Collected data entries:
--

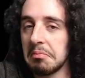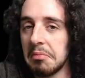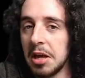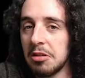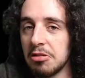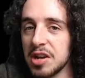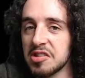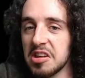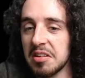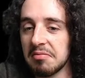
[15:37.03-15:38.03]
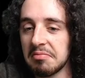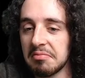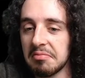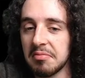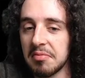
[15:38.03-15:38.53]
Interesting.
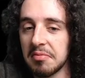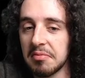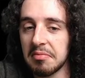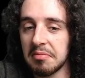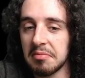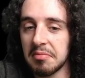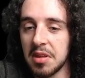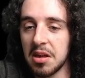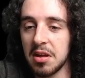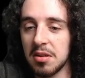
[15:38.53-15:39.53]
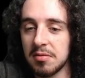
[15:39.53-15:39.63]
Huh.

--

YOUR ASSIGNMENT →
Your answer should be an exact copy of the records above, with no pictures in it.

RESPONSE →
[15:37.03-15:38.03]
[15:38.03-15:38.53]
Interesting.
[15:38.53-15:39.53]
[15:39.53-15:39.63]
Huh.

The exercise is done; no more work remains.